Dataset entries:
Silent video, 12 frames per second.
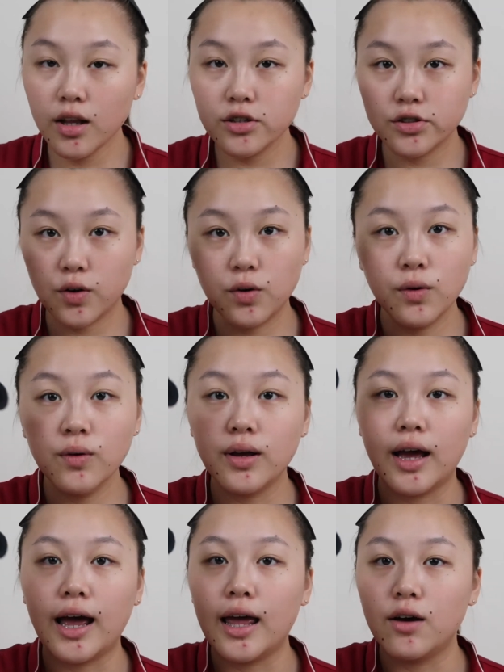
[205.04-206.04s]
So
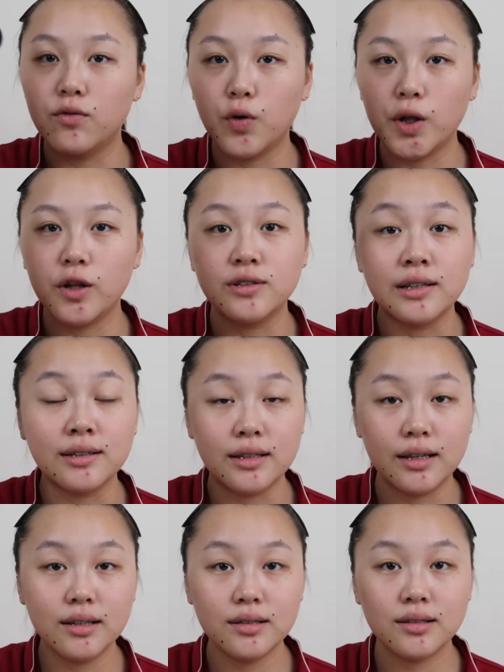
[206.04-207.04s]
I avoid using
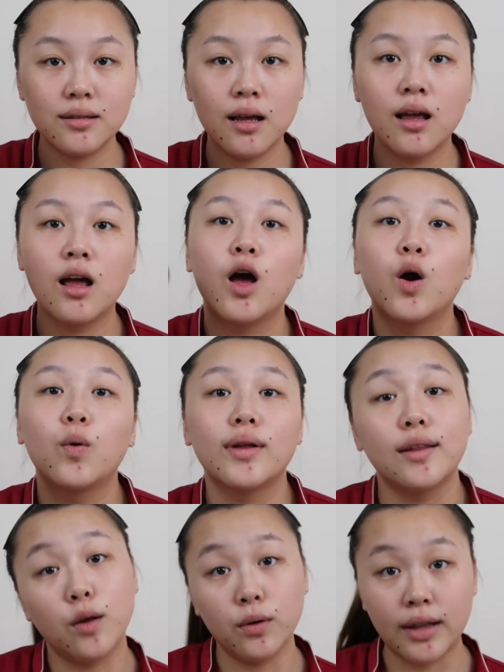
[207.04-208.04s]
this when
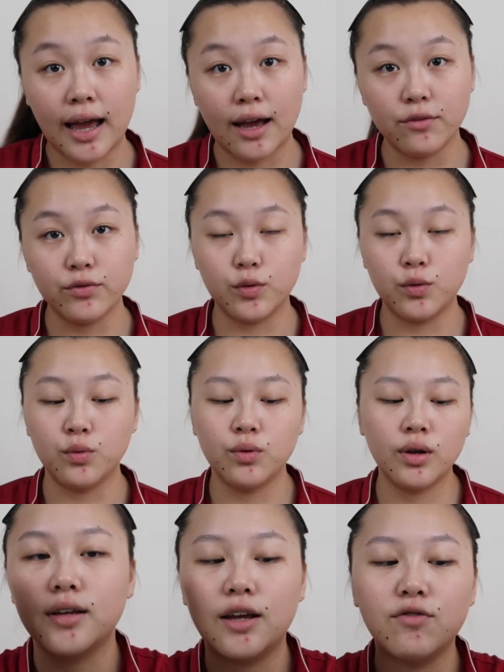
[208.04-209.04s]
I don't have to.
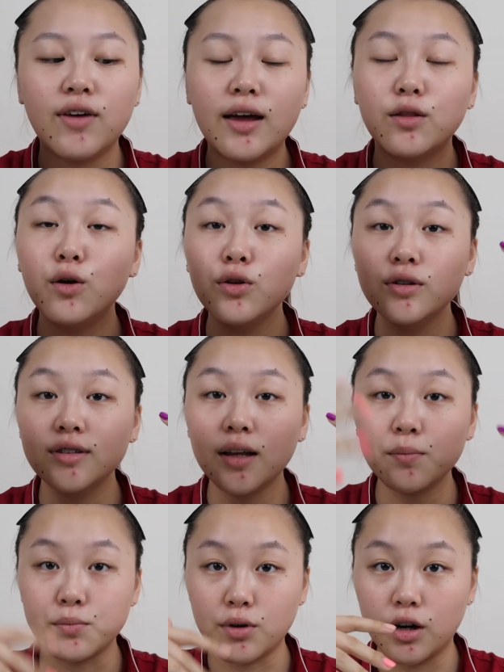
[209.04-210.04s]
If I don't use
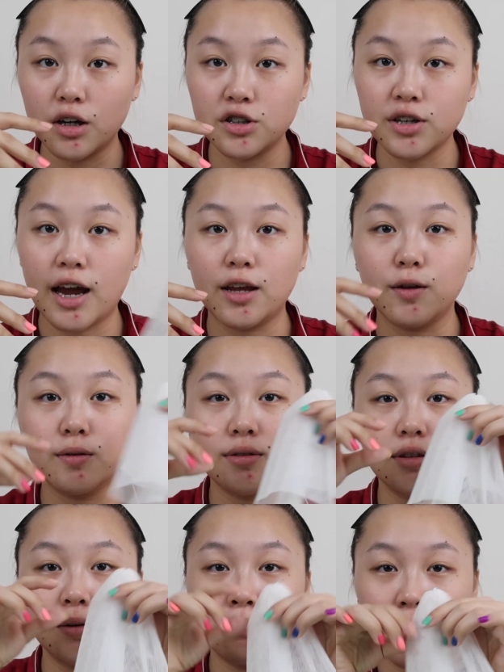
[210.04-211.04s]
that brush, I use
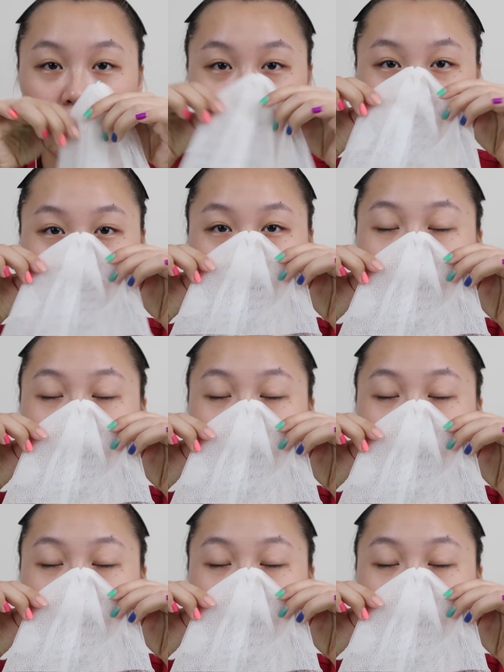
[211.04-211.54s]
the mesh.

Required action
Give back the full data exactly as it reads, but drop the pictures.

Solution
Silent video, 12 frames per second.
[205.04-206.04s]
So
[206.04-207.04s]
I avoid using
[207.04-208.04s]
this when
[208.04-209.04s]
I don't have to.
[209.04-210.04s]
If I don't use
[210.04-211.04s]
that brush, I use
[211.04-211.54s]
the mesh.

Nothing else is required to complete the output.